有村先生の言われた通りに食べてみたが、なかなかの味である。

 「ところで、わたし達が来た直後の『新春の船火事』のときは大変でしたね」

 「ああ、覚えていますよ。わたしたちがニューオーリンズに来て、最初の1959年の正月でしたからね」

 「寒いミシシッピーの川面を見詰めて、行方不明になったシップ・ドクターを探したが、結局、見つからなかったのですね」

 「それより、わたしの患者さんのお一人で、そのシップ・ドクターを知っている方があるのです」

 「えっ?」

 「実は、当時、その方は当時、船舶会社に勤務しておられました。偶々、挨拶に来られた丸顔の若いドクターがおられたことを覚えていた、と言われるのです。わたしが、以前に書いたエッセイをお読みになって、すぐに(あの時のドクターだ)と直感されたようです」

 「分からないものですね、40年の月日が経ってから、そのドクターを知っていた方が、おられたとは」

 「本当に、人生って色んなことがあって不思議ですね」

 2人は、その夜様々な思い出に華を咲かせたのだった。 

(*しかし、世界的な学者として神経内分泌伝達ホルモンを研究し、ノーベル賞の候補に何度も挙がった有村章先生も、2009年、多発性骨髄腫のために亡くなった。わたし達夫婦と共に4年の間、ニューオーリンズで過ごした親友の冥福を心から祈りたい。)

 

7.ジェックス研修センター開設

 1999年秋、大阪、10月1日、わたしが主宰している社団法人臨床心臓病学教育研究会(JECCS)は、新大阪駅のすぐ近くの太平エンジニアリング・ビルの九階フロアを借り、「ジェックス研修センター」をオープンした。これはわたしが、17年近くも前から提唱していた日本版「ハート・ハウス」設置への、第一歩だったのである。このセンターでは、毎月、医師、医療関係者に対する研修会が、開催されていたが、11月と12月5日(土)回に亘って、大阪吹田市にある国立循環器病センターに各国からJICAのプログラムで留学しているドクターを対象に、「心臓病患者シミュレータを使った研修を行って欲しい」との依頼があった。

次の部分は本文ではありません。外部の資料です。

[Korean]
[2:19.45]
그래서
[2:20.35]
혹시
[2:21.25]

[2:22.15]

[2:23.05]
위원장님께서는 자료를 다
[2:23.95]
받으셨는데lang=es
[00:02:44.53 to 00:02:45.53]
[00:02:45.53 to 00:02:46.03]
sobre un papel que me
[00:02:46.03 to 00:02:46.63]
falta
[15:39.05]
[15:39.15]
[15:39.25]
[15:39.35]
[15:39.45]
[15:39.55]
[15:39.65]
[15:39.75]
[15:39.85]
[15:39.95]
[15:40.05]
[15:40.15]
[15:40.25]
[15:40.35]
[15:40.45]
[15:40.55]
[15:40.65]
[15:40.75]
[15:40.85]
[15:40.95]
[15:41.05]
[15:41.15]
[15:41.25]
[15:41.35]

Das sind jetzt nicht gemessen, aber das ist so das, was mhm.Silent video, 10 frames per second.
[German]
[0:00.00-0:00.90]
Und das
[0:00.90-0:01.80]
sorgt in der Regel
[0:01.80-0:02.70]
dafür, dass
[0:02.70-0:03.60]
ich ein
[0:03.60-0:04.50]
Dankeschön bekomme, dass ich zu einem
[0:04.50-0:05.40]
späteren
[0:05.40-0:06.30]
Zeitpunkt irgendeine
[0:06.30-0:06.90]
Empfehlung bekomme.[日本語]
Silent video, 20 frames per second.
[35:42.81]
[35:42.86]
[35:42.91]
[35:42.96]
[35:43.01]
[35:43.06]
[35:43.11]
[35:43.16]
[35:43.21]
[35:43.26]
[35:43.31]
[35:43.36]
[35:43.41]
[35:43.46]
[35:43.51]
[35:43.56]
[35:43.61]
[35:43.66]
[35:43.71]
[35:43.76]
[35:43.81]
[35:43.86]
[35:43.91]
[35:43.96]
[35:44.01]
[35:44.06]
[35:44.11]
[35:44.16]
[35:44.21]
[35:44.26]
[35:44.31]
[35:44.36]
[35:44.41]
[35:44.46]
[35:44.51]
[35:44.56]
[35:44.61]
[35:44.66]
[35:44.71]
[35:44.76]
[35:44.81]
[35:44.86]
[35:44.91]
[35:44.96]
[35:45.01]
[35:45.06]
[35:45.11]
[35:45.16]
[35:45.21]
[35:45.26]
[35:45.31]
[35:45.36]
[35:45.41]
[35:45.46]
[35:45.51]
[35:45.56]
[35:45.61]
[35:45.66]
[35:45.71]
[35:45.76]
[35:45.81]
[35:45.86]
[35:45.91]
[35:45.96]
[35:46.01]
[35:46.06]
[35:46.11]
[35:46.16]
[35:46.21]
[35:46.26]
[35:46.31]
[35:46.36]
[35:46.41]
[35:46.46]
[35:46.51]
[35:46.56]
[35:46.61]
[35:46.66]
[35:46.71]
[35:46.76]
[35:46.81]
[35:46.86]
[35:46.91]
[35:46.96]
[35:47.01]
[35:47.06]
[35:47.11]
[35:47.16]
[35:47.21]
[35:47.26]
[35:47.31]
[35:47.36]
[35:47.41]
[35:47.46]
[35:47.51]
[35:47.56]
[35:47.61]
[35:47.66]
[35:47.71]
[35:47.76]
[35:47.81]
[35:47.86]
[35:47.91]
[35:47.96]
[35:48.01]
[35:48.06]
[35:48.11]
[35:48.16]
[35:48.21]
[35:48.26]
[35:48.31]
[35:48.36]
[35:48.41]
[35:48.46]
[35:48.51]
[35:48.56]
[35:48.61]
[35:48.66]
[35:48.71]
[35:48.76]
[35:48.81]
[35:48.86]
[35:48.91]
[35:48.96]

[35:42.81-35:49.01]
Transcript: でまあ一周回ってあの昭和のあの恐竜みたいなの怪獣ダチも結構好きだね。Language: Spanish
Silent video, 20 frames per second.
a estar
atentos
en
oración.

 わたしは、この事を社団法人の理事会にかけて賛成を得た。事前に元大阪市長の大島靖氏とJICA大阪研修所の田上所長が、研修センターに視察に来られた。お二方には「イチロー君」の臨床医学教育における必要性について説明し、実際に「イチロー君」を起動させて説明したが、教育機器としての素晴らしさが十分に伝わった結果、今回の研修となったのである。五名の留学生医師達は、それぞれ国も異なり、医学教育の背景も異なっていたが、彼等に共通していたことはベッドサイドにおける診察法の基本を身につけていたことだ。彼らは「イチロー君」を見るなり驚きの声を挙げた。

 「これは凄い。こんなシミュレータは見たことが無い!」

 頸静脈波の診かたに関しては、さすがに慣れていなかったようだが、全身動脈拍動の触診の手技、そして心尖拍動(心臓の尖端部が一心拍毎に、胸壁を押し上げる動きで、各心疾患によって、独特の動きが出る)の触診も充分に慣れていた。そしてわたしが更に驚かされたのは彼等の聴診における技術の高さである。最初の一時間、オリエンテーションをおこなった。その後、各自に各心疾患について鑑別診断をしてもらったが、5名とも聴診だけでピタリと見事に診断をつけた。

 いままでわたしは、数え切れない程のベッドサイド教育を医師や、医学生、看護師などに行なってきたが、彼等ほど短時間に「イチロー君」の身体所見を正確に把握し、研修の成果を上げたグループは他にはない。ある医師は「自分の国には、心エコーの器機もないし、頼れるものは自分の診察技術と心電図だけだ」と話していたが、わたしは全員の医師に向って、

 「皆さんは、わたしが研修をして来たドクターの中で、最高のグループと思います。この研修を機会にそれぞれの国に帰っても、わたしの教育の仕方を参考にして、若いドクターや医学生達を教えてほしいと思います」
と話した。わたしが今まで臨床心臓病学を教えてきた事について

 「わたしは40年まえにアメリカに留学し様々なことを学びました。当時の若い自分にとつては強烈なインパクトでした。そのインパクトに支えられ、わたしは臨床心臓病医としての道を歩いて来たわけです。現在、今度はわたしが経験し身につけた知識を皆さんに還元する番です。一つでも正確な知識を後輩に伝えること、それが教育です。そして“どう教えるか”と言う事を絶えず念頭におき、“どう教えてはいけないか”を知ることです」と話した。

 彼等は深く領き、
 「プロフェッサーの講義は素晴らしく、今迄に自分の国で一度も聞いたことのない程、魅力的なものでした。「イチロー君」も本当に凄い教育効果がありました。できれば、ぜひ購入したい位です。どうも有難うございました」
と言って、彼らは1人ずつ握手を交して、ジェックス研修センターを後にした。その日の研修は終ったのだが、5名の強い要請があり、2回目は平成11年11月18日に、心電図と身体所見との関連について話した。彼等が再び満足したことは言うまでもない。やがて今回の留学生達は12月3日に、はじめて経験した「イチロー君」の教育的魅力を満喫し、惜しみながら母国へと帰って行った。

 今回の2回の研修を通して得たものは、外国人の医師達の一人一人が臨床の基礎知識と手技を身につけていたということである。今日のように「ハイテク依存症」に罹っている日本の若い医師達には耳の痛い話だが、これは現実である。「臨床の基本は、あくまでも患者の話に耳を傾け、身体所見を診るためには自らの五感を使い、探偵のような鋭い観察眼と同時に人間的な優しい心で接することである。それが既に一世紀まえにジョーンズ・ホプキンス大学の内科学の世界的確威だったオスラー卿(Sir William Osler)が、若い後輩の医師達にいつも、患者のベッドサイドで「臨床医学とは科学とアート(Science and Art)である」と、説いていた理念でもある。

 わたしの友人でチャイナ・メディカル・ボード(China Medical Board)の国際医学教育委員長のアンジェイ・ボイチャック博士(Dr. Andrzej Wojtczakは現在、米国国際医学教育研究所所長で、前世界保健機関WHO神戸センター所長)が指摘しているように、日本の医学部卒業生の国際的レベルは、世界で戦後50年以上も経った現在も、依然としてその臨床技術レベルが20位以内になれないでいるのが現状である。研究分野で世界をリードしているのとは正反対である。

その理由は、語学力の不足もさることながら、臨床の現場に役立つ知識と、ベッドサイド手技を教える能力のある指導医が少ないことに他ならない。わたしはこれから日本の臨床医学教育が本当に国際的に通用できる臨床医を育てなければならないことを、改めて考えさせられた次第である。